▸ **Work to complete**
When the line containing "Video frames at" appears in the entries below, begin printing there and stop after the line containing "[0.00-13.00s]"; print each of those lines exactly and no other line.

--- Provided records Enclosed Below ---

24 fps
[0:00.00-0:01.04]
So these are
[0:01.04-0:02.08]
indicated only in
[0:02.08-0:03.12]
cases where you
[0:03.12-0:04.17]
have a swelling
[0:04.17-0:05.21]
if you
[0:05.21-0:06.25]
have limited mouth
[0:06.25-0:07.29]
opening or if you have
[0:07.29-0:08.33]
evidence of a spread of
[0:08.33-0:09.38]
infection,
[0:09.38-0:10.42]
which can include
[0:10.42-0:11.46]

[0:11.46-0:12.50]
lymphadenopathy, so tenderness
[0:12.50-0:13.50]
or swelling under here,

--- End of Enclosed Provided records ---
--- Provided records Enclosed Below ---

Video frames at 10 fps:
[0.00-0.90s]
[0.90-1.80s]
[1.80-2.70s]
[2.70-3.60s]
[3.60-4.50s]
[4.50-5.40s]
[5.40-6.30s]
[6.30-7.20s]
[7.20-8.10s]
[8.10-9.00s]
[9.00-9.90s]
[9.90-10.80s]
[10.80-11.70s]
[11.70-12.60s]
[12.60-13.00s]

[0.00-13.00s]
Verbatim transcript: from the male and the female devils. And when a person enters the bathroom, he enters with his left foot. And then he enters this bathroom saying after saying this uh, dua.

--- End of Enclosed Provided records ---

▸ **Response area**
Video frames at 10 fps:
[0.00-0.90s]
[0.90-1.80s]
[1.80-2.70s]
[2.70-3.60s]
[3.60-4.50s]
[4.50-5.40s]
[5.40-6.30s]
[6.30-7.20s]
[7.20-8.10s]
[8.10-9.00s]
[9.00-9.90s]
[9.90-10.80s]
[10.80-11.70s]
[11.70-12.60s]
[12.60-13.00s]

[0.00-13.00s]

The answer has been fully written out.